==== DATA FOR THE TASK ====

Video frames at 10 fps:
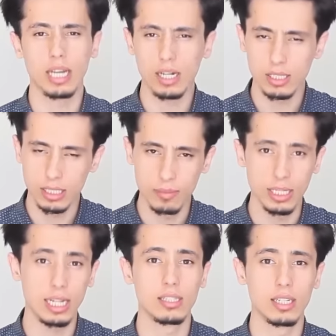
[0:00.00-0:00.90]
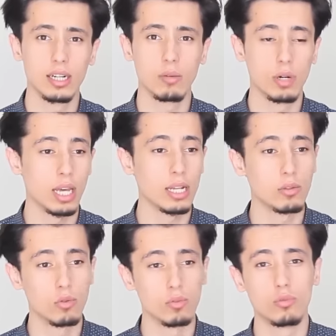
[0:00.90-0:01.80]
حق سمعتها
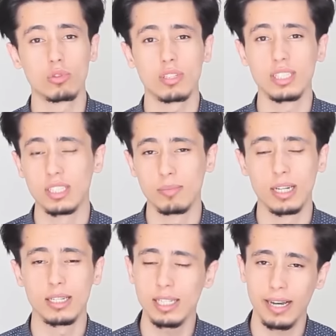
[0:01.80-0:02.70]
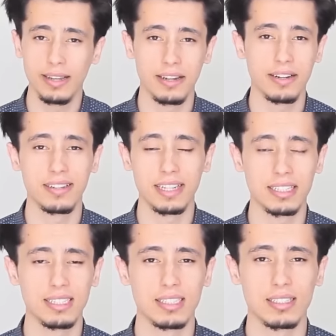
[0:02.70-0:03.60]
وكانت الأمور طيبة لي على أقل
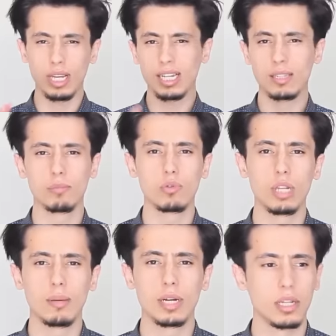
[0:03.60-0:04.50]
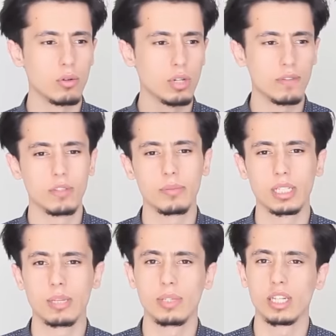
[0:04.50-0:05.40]
تقدير ولكن بكل أمانة لو كان في
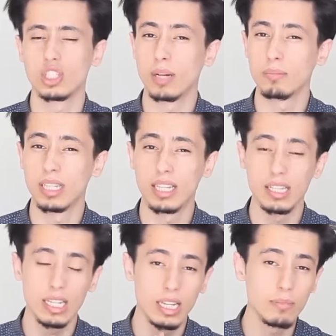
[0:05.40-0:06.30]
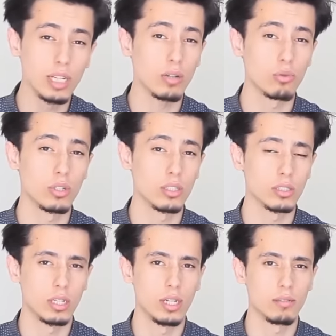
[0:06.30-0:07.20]
مكتبها شاب من الذين لم يحضروا
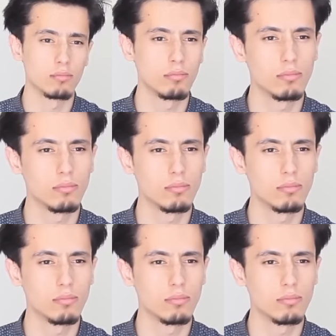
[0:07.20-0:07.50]
للصلاة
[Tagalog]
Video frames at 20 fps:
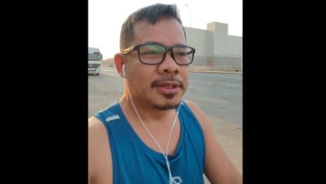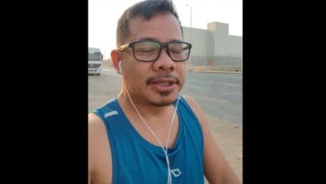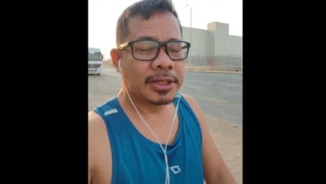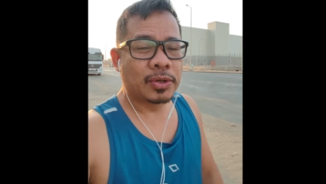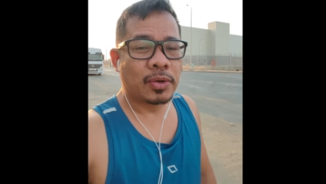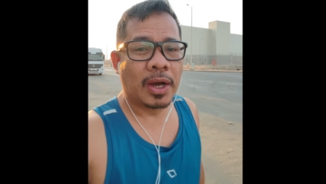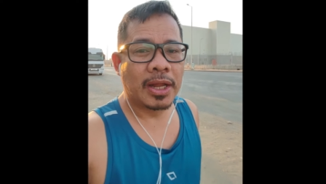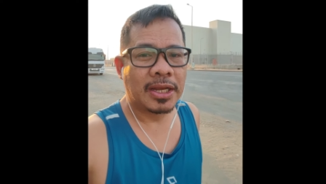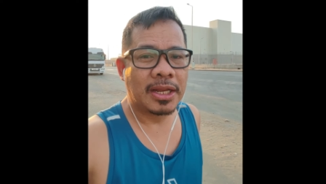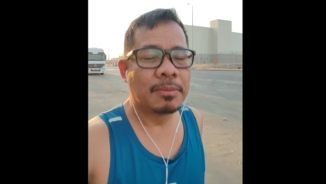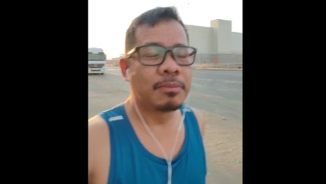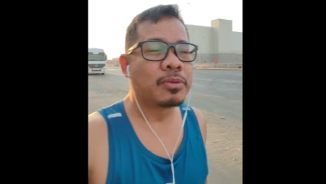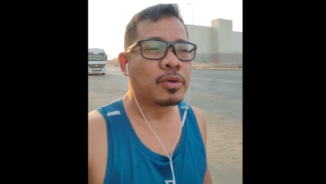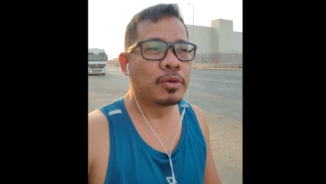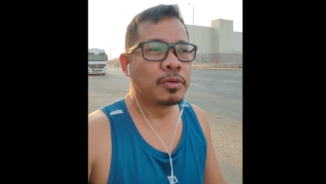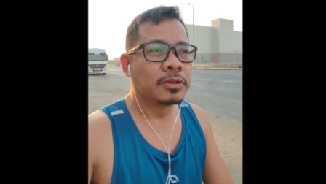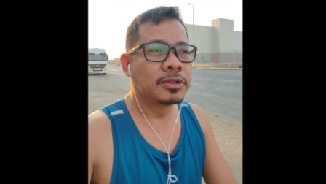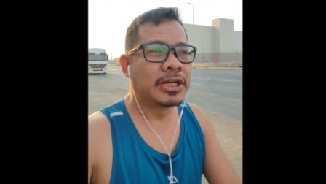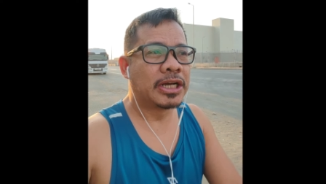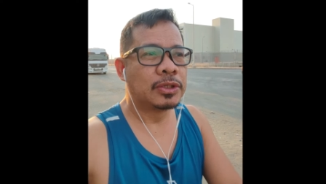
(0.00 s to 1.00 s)
Hindi ko
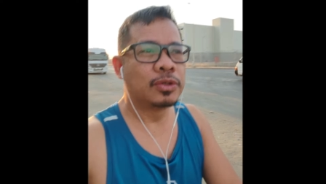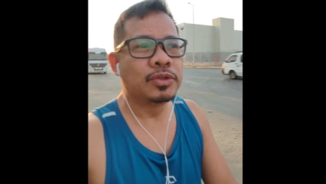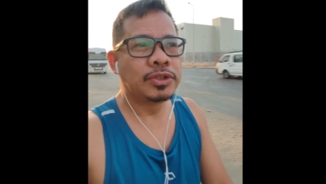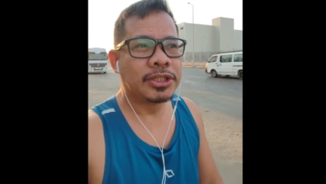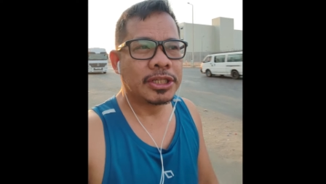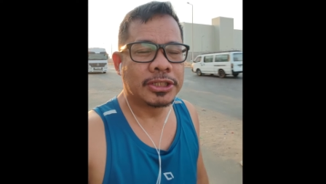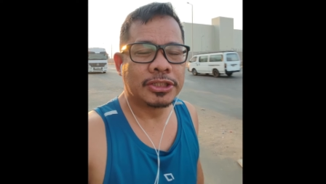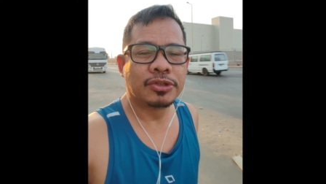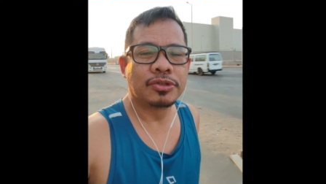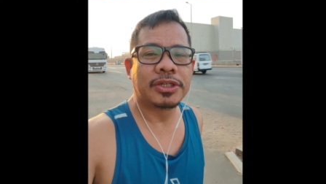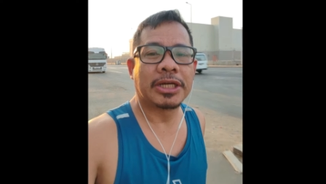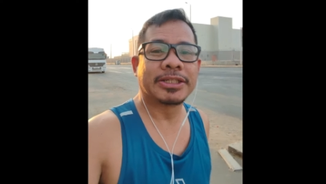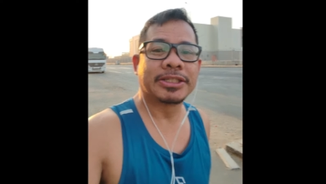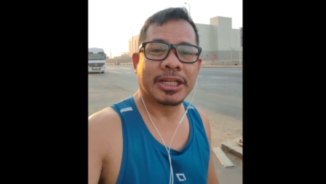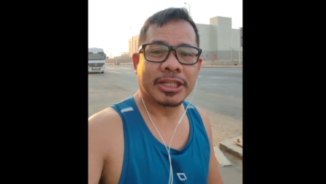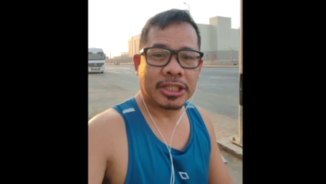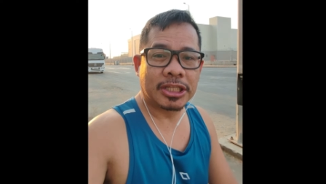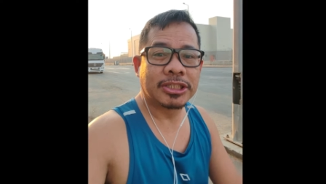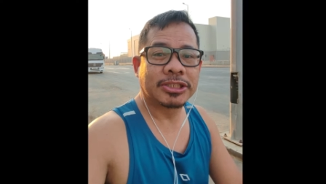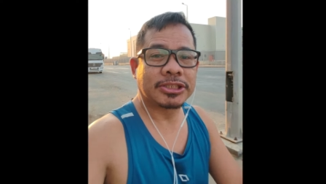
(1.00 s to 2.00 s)
alam kung ganun din yun
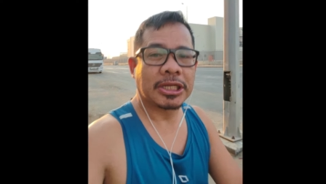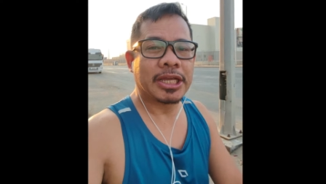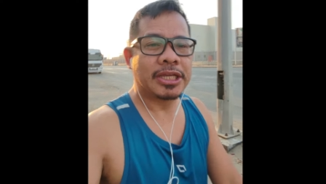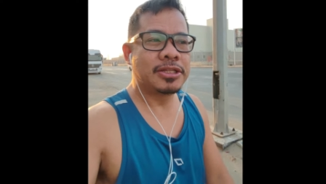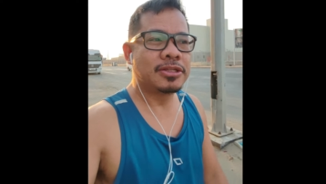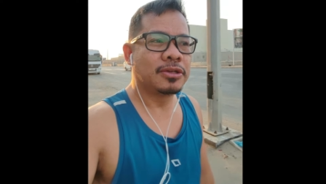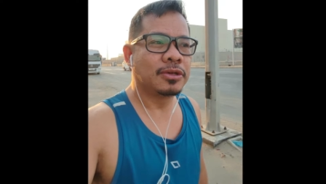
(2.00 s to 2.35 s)
ang dating sa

====

→ **BRIEF**
Exactly the lines from the line that contains "[0:03.60-0:04.50]" through the last line above, and no other lines, must be output, with pictures excluded.

→ **FINISHED TASK**
[0:03.60-0:04.50]
[0:04.50-0:05.40]
تقدير ولكن بكل أمانة لو كان في
[0:05.40-0:06.30]
[0:06.30-0:07.20]
مكتبها شاب من الذين لم يحضروا
[0:07.20-0:07.50]
للصلاة
[Tagalog]
Video frames at 20 fps:
(0.00 s to 1.00 s)
Hindi ko
(1.00 s to 2.00 s)
alam kung ganun din yun
(2.00 s to 2.35 s)
ang dating sa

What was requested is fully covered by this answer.